SUPPLIED DATA:
◇ ◇ ◇ ◇ ◇
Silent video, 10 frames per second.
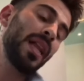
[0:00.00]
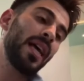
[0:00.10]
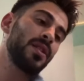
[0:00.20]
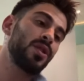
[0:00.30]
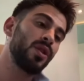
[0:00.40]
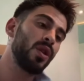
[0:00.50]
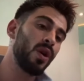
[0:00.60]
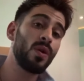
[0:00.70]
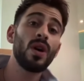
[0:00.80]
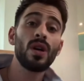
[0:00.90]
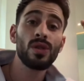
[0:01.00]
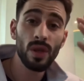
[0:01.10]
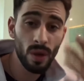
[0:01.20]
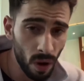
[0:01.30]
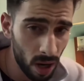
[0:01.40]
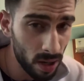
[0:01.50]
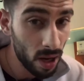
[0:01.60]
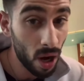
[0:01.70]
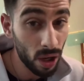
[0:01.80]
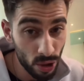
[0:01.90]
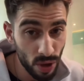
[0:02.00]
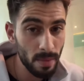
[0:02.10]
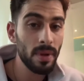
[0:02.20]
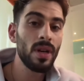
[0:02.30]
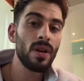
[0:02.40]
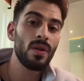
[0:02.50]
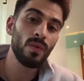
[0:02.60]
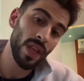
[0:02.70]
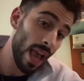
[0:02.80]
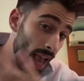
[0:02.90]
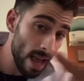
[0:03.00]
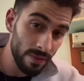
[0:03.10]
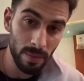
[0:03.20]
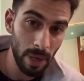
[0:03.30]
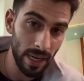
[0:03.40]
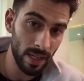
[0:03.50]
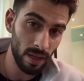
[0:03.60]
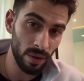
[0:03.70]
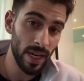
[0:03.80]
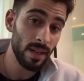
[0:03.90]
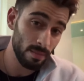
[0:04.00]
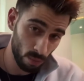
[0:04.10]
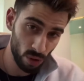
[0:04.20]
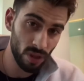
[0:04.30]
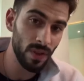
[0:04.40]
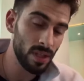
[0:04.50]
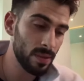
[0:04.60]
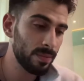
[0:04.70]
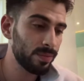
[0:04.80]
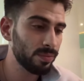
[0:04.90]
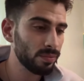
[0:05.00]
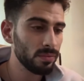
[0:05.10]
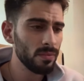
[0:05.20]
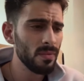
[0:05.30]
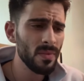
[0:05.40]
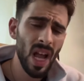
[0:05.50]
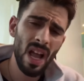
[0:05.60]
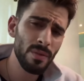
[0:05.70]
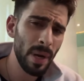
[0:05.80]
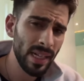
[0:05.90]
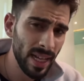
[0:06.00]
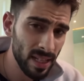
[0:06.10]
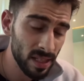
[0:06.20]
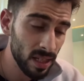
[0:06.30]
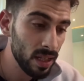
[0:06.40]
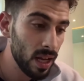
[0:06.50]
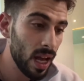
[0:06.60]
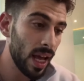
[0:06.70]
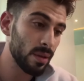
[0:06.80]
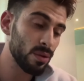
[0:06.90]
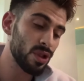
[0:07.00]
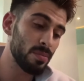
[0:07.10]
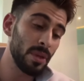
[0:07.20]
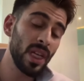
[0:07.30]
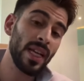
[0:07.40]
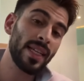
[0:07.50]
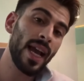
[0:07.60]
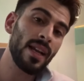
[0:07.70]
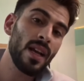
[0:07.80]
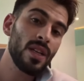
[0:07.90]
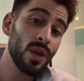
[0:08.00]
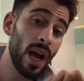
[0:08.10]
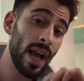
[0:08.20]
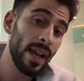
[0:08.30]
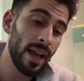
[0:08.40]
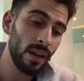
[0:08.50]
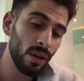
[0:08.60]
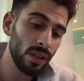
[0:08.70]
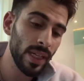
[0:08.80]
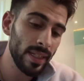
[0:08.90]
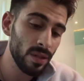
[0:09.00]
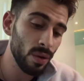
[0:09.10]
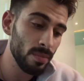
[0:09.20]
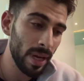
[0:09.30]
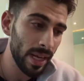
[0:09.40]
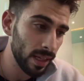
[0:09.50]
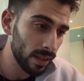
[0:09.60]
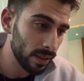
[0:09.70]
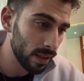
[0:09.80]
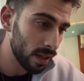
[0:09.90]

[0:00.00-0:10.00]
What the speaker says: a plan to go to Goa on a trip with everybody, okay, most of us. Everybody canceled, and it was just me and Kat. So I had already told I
◇ ◇ ◇ ◇ ◇
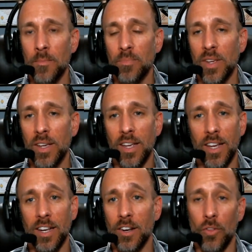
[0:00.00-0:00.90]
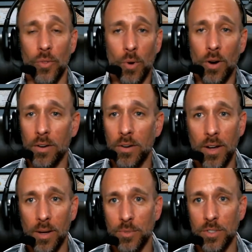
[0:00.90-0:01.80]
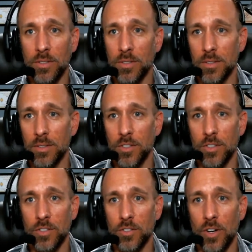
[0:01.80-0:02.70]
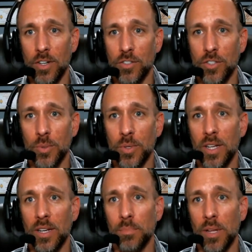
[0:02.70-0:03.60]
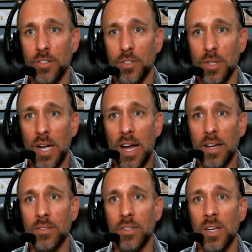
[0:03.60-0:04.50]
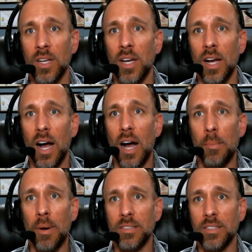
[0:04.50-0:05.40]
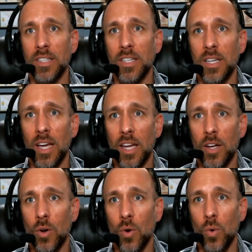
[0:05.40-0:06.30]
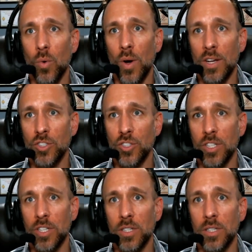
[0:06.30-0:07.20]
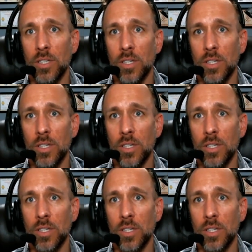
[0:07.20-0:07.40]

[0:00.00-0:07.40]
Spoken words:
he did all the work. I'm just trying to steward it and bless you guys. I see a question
◇ ◇ ◇ ◇ ◇
YOUR TASK: Copy only what lies between the line with "Silent video, 10 frames per second." and the line with "What the speaker", those two lines included, exactly as given above; pictures stay out.

YOUR RESPONSE:
Silent video, 10 frames per second.
[0:00.00]
[0:00.10]
[0:00.20]
[0:00.30]
[0:00.40]
[0:00.50]
[0:00.60]
[0:00.70]
[0:00.80]
[0:00.90]
[0:01.00]
[0:01.10]
[0:01.20]
[0:01.30]
[0:01.40]
[0:01.50]
[0:01.60]
[0:01.70]
[0:01.80]
[0:01.90]
[0:02.00]
[0:02.10]
[0:02.20]
[0:02.30]
[0:02.40]
[0:02.50]
[0:02.60]
[0:02.70]
[0:02.80]
[0:02.90]
[0:03.00]
[0:03.10]
[0:03.20]
[0:03.30]
[0:03.40]
[0:03.50]
[0:03.60]
[0:03.70]
[0:03.80]
[0:03.90]
[0:04.00]
[0:04.10]
[0:04.20]
[0:04.30]
[0:04.40]
[0:04.50]
[0:04.60]
[0:04.70]
[0:04.80]
[0:04.90]
[0:05.00]
[0:05.10]
[0:05.20]
[0:05.30]
[0:05.40]
[0:05.50]
[0:05.60]
[0:05.70]
[0:05.80]
[0:05.90]
[0:06.00]
[0:06.10]
[0:06.20]
[0:06.30]
[0:06.40]
[0:06.50]
[0:06.60]
[0:06.70]
[0:06.80]
[0:06.90]
[0:07.00]
[0:07.10]
[0:07.20]
[0:07.30]
[0:07.40]
[0:07.50]
[0:07.60]
[0:07.70]
[0:07.80]
[0:07.90]
[0:08.00]
[0:08.10]
[0:08.20]
[0:08.30]
[0:08.40]
[0:08.50]
[0:08.60]
[0:08.70]
[0:08.80]
[0:08.90]
[0:09.00]
[0:09.10]
[0:09.20]
[0:09.30]
[0:09.40]
[0:09.50]
[0:09.60]
[0:09.70]
[0:09.80]
[0:09.90]

[0:00.00-0:10.00]
What the speaker says: a plan to go to Goa on a trip with everybody, okay, most of us. Everybody canceled, and it was just me and Kat. So I had already told I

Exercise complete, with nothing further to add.